Two-thirds of cities are violating clean air standards set by the World Health Organization, with deprived neighborhoods being hardest hit. According to the EEA, PM, NO₂ and O₃ lead to around 40,000 British people dying prematurely.
A 2020 study for EPHA found that dirty air costs Britons an average of £ 850 a year, mostly related to health, lost work days and early death.
EPHA represents more than 80 public health NGOs, patient groups, health professionals, disease groups and health inequalities organizations, including Medact.
Bath is England’s first city to introduce a clean air zone outside of London
The first clean air zone in England outside London will start on March 15th. Vehicles such as buses and trucks will be charged for travel into central Bath.
Commercial vehicles that do not meet mandatory emission standards pay a daily fee, but private cars and motorcycles are exempt for the time being.
The Bath and North East Somerset Council said the move could bring emissions to legal levels by the end of 2021.
Bath is the first city in England to introduce a clean air zone outside of London
Some areas in the city regularly exceed the legal limits for pollution by nitrogen dioxide (NO2) – even during the closure.
Drivers of high emission commercial vehicles are charged a £ 9 fee and trucks and buses £ 100. Private rental vehicles and taxis also have to pay £ 9 per day.

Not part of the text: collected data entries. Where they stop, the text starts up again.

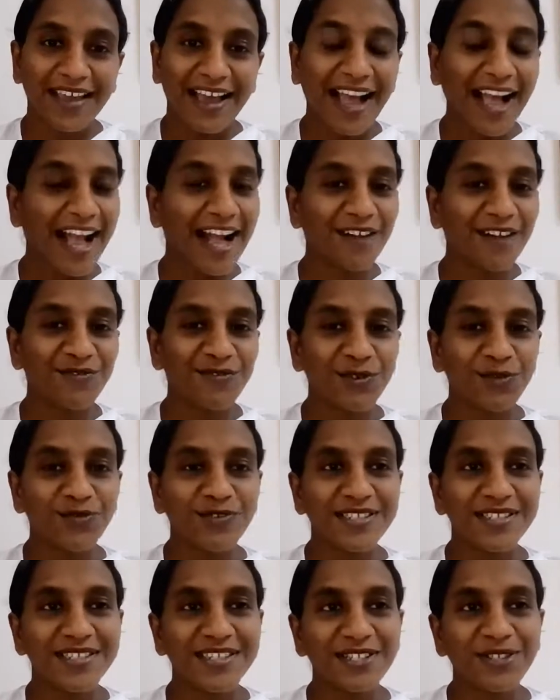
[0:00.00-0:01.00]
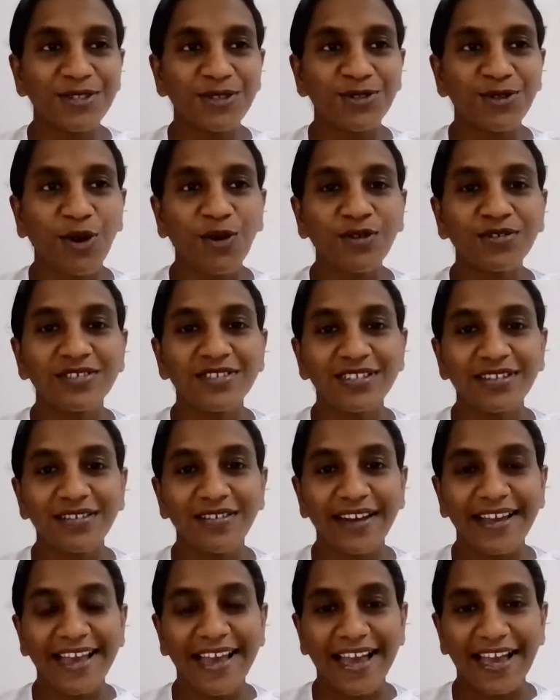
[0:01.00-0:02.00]
I have to visit the doctor
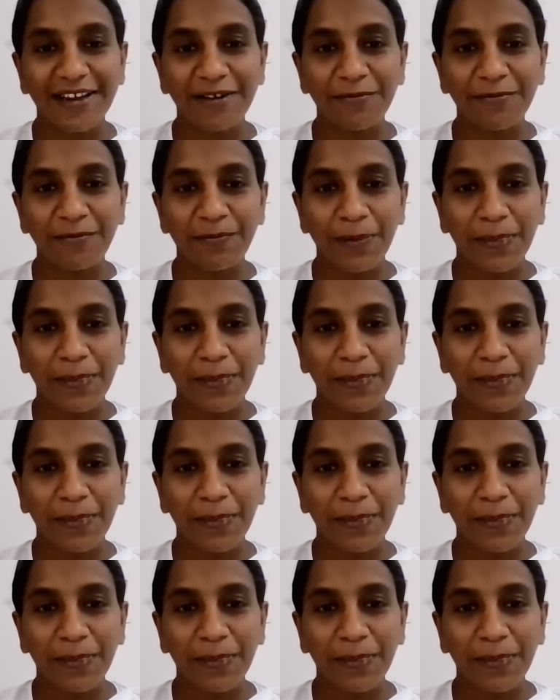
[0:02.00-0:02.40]
again.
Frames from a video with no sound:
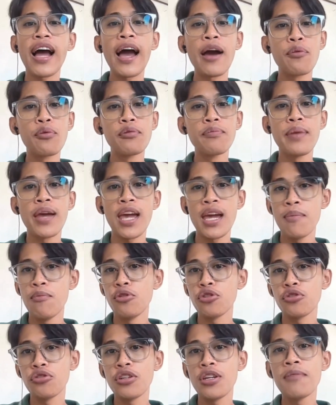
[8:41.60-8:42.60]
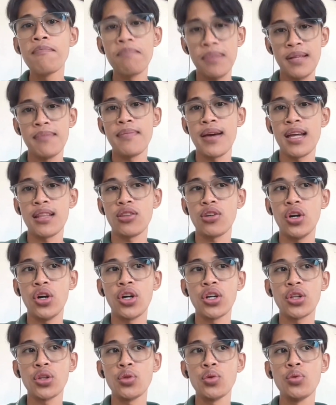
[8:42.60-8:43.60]
I will be able to implement
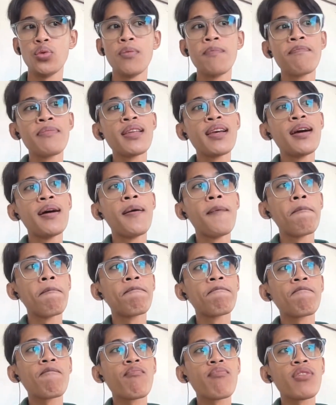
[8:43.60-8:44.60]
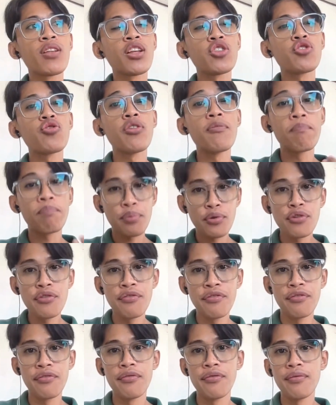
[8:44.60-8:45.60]
or to to
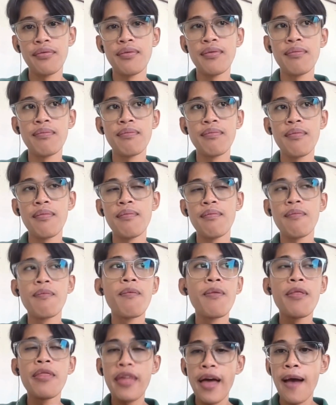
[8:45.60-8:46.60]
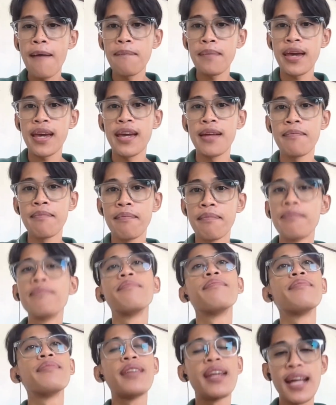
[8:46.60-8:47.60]
improve them
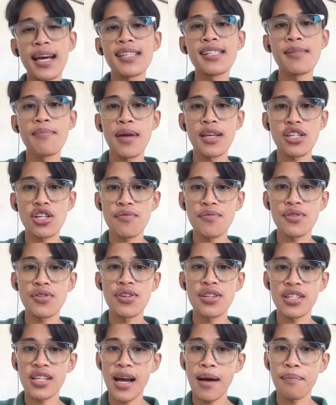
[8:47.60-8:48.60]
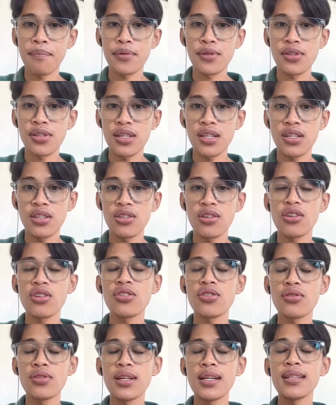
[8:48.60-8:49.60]
in the next semester of student campus
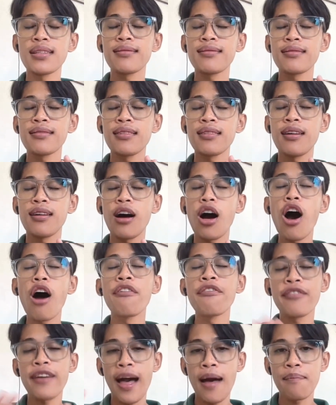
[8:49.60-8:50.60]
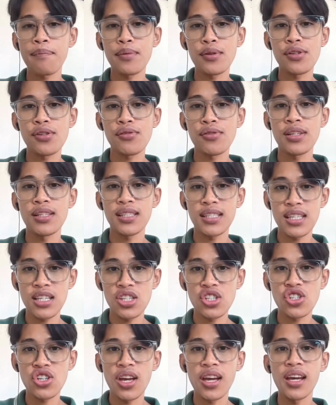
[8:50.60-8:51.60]
student off campus student
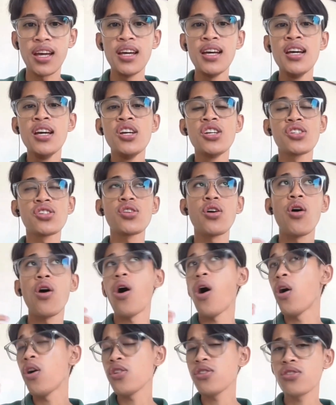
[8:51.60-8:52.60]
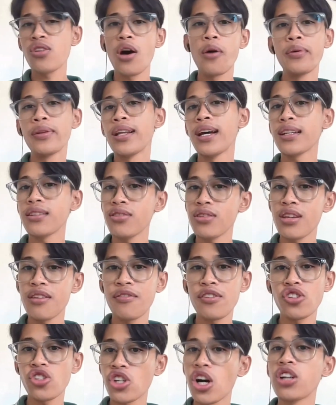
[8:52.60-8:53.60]
teaching so also, I would like to
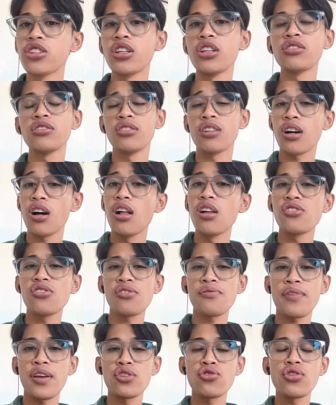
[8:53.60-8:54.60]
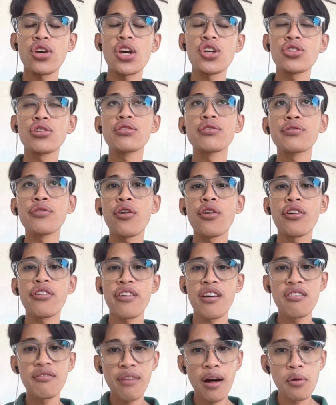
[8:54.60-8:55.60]
give a shout out to the College of Education for
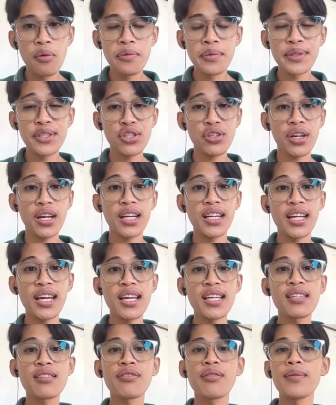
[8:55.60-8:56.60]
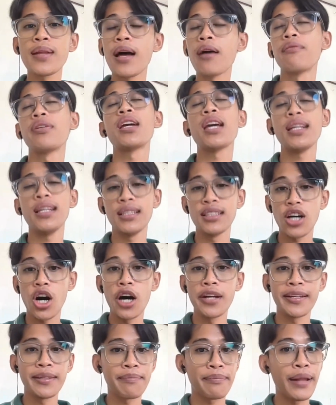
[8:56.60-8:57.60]
the invaluable trainings from navigating the
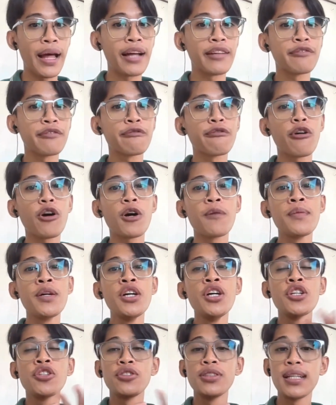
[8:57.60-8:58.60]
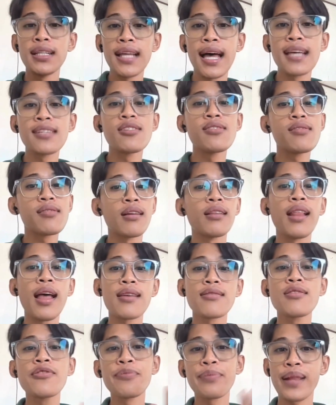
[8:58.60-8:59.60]
online platform to the lessons and
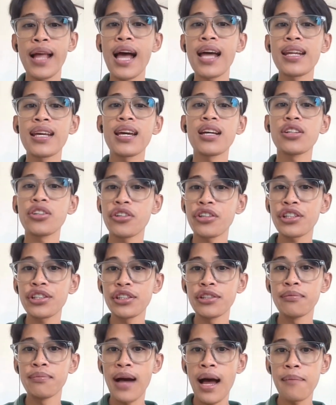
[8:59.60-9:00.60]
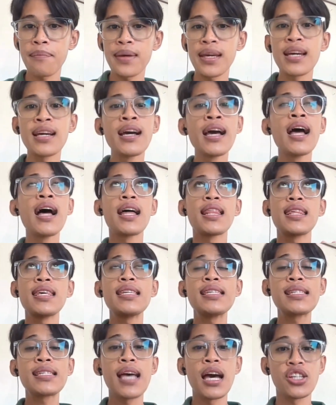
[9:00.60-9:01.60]
lesson planning and curriculum mapping.
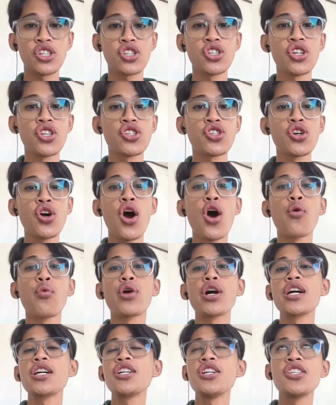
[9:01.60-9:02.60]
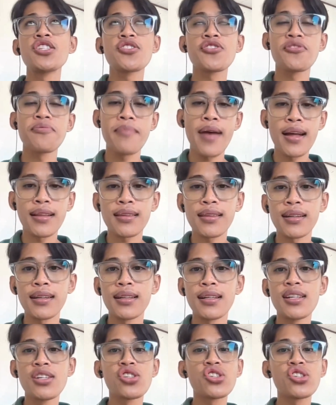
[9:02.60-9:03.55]
These sessions were instrumental in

Bath and North East Somerset Council, which introduced the Clean Air Zone, has received £ 9.4 million from the government to help local residents and businesses, including bus companies and taxi drivers, replace polluting vehicles with cleaner, compliant vehicles .
Automatic license plate recognition cameras are installed on all roads leading into the zone and vehicle license plates are checked against a DVLA database.
The Clean Air Zone does not levy any fees for drivers of passenger cars or drivers of private motorcycles
Drivers with non-compliant chargeable vehicles – including those from outside the UK – must register and pay for their trip online or they will be penalized.
Liberal Democratic Council President Dine Romero said: “This is a landmark for the city. We have resigned ourselves to unacceptable levels of nitrogen dioxide for too long.
“This is unfair to residents, especially vulnerable older people and children. We want to reduce NO2 pollution in Bath to the legal limits by the end of 2021 at the latest, and we can only achieve this with a rechargeable clean air zone.
“We know this is a tough time for businesses, but we kept the zone running during the pandemic as it is an urgent public health issue.
“However, we are working with local residents and businesses to help them replace polluting vehicles with cleaner ones, and there is significant financial and practical assistance available.”